WASHINGTON -- The issuance of tax-exempt bonds by states to aid first-time farmers, which languished after passage of the Tax Reform Act of 1986, has been staging a comeback in the last couple of years, state officials say.
But that resurgence has been slowed recently by fears that the exemption for those bonds will not exist in a few weeks. First-time farmer bonds, or "aggie bonds" as they are commonly known, are a form of small-issue industrial development bonds, which are set to expire Dec. 31, unless Congress continues the authority to issue them.
"The uncertainty associated with future federal tax legislation" means the ability of states "to build and conduct meaningful and effective first-time/beginning farmer programs that have long-term continuity is now in question," John C. Gamble, chairman of the National Council of State Agricultural Finance Programs, told Congress earlier this month.
Issuance of aggie bonds, which began in 1980 and flourished through the middle of the decade, dwindled after the 1986 tax act eliminated the deduction banks took for purchasing and carrying IDBs.
But in the past few years, "some states have been able to renew the interest of the lending community" and start new programs or revive old ones, Mr. Gamble said in an interview on Oct. 8 after testifying before the House Agriculture Committee's Subcommittee on Conservation, Credit and Rural Development. He did not say which states have started programs since 1986.
Others, however, are hesitant about going forward with new programs because the outlook for extending the IDB exemption still is very unclear, nearly 10 months into the year, state officials said.
Small-issue IDBs, scheduled to expire in 1989 and 1990, were saved from extinction by Congress both times. This year, however, the outlook for the IDB exemption and other expiring tax provisions is bleak because tax lawmakers still have made no move to draft tax legislation that would be a vehicle for extensions of those tax breaks.
Aggie bonds were first issued in 1980, when Georgia, Alabama, and Iowa created bond-financed farmer-aid programs. In 1984, Congress passed legislation requiring that proceeds from the bonds support only first-time farmers and limiting the amount any one farmer could receive to $250,000.

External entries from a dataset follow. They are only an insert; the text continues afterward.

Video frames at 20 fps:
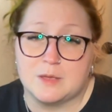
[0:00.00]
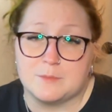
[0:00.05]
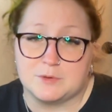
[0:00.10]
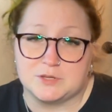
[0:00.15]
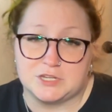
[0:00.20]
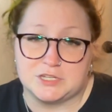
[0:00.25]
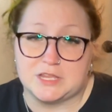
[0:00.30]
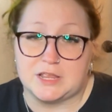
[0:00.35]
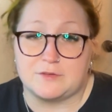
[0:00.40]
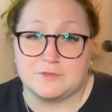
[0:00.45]

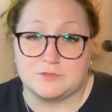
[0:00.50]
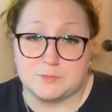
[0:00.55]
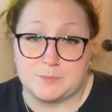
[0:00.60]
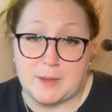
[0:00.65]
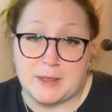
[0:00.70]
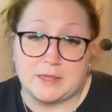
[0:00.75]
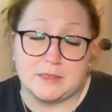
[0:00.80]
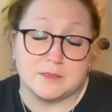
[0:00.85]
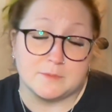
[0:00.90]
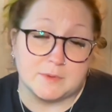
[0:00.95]
She said it was a
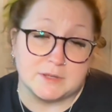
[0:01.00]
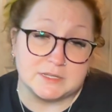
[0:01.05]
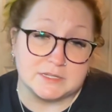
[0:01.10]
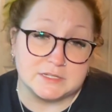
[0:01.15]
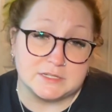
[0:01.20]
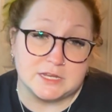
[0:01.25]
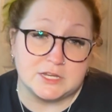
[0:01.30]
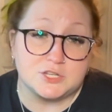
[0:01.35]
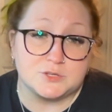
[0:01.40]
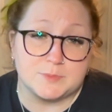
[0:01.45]
pain in the butt to
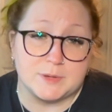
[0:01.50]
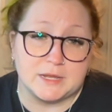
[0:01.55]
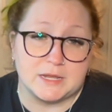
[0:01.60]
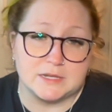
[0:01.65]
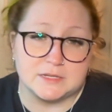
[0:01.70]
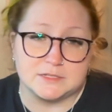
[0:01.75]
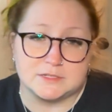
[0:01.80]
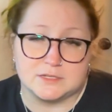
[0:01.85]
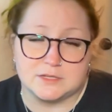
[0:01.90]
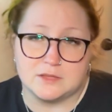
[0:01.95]
stitch
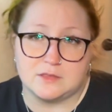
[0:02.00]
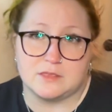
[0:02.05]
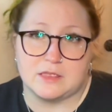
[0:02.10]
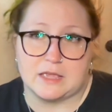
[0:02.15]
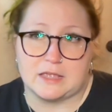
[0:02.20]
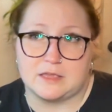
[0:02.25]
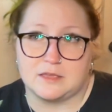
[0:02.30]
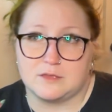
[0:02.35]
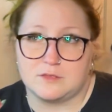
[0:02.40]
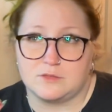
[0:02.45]
because
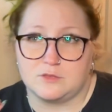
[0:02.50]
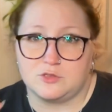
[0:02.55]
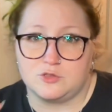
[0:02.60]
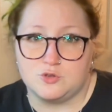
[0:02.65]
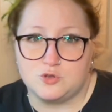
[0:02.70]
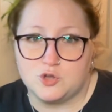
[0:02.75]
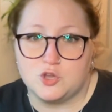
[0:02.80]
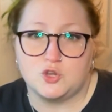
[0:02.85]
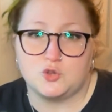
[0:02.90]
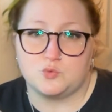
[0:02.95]
like you
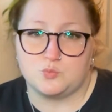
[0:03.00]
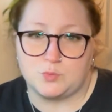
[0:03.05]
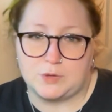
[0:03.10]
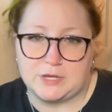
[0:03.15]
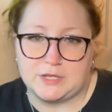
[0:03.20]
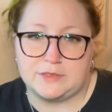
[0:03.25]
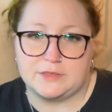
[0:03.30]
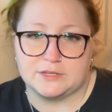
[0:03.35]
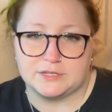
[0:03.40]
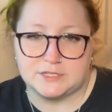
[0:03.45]
couldn't
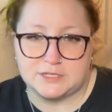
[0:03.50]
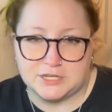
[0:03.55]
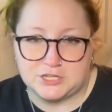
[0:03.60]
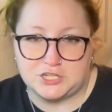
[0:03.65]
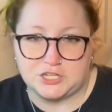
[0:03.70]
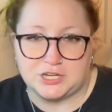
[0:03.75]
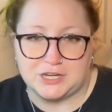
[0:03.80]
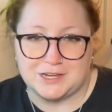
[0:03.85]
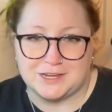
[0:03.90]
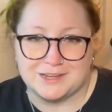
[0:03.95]
read the
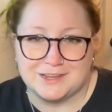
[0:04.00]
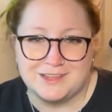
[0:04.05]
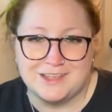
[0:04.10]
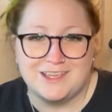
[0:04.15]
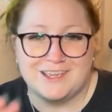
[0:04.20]
stitching,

Over the last 11 years, $450 million in bonds have been issued to provide loans for more than 3,500 farmers in 18 states, with the most active programs in Illinois and Iowa, according to figures compiled by the agriculture council. Proceeds from the bonds go toward making loans to finance the construction of facilities and the purchase of land and small amounts of equipment.
Iowa alone has issued $100 million of aggie bonds since 1981, Rep. Fred Grandy, R-Iowa, told the agriculture subcommittee. The Iowa Beginning Farmer Program has used those proceeds to make 1,548 loans that allowed the purchase of about 70,000 acres of farmland in the state, he said.
Five other states now have active programs: Kansas, Colorado, Nebraska, Missouri, and North Carolina. At least five more are trying to start new programs, though Mr. Gamble said some of those are hesitant because of the undertainty over whether the IDB exemption will be continued.
"Aggie bonds provide a very affordable means for first-time/beginning farmers to acquire their first piece of land or gain ownership of productive assets that can get them started," Mr. Gamble said in his testimony. He is also the Agricultural Economic Administrator for the Alabama Department of Agriculture Industries.
A 1988 council survey of first-time farmers in nine states found 66% of the respondents said they would not have been able to make the land and equipment purchases they made without the bond-financed loan they received.
One-third sought out the program because they were turned down by other lenders, and 57% said they went into the program because loans from other sources were too expensive. More than three quarters of the respondents said the money they received allowed them to buy land for the first time.
While some states are hesitant about starting aggie bond programs, at least two others are going ahead despite the approaching expiration date. Texas has just started an aggie bond program, and Alabama is working to make its program active again. Those cases are a testament to the "pent-up need" for the programs, said Donald K. Cochran, executive director of the Illinois Farm Development Authority.
Several members of Congress have introduced bills to extend the overall tax exemption for IDBs. In addition, Sen. Charles Grassley, R-Iowa, has offered legislation that would permanently extend the exemption only as it applies to first-time farmers.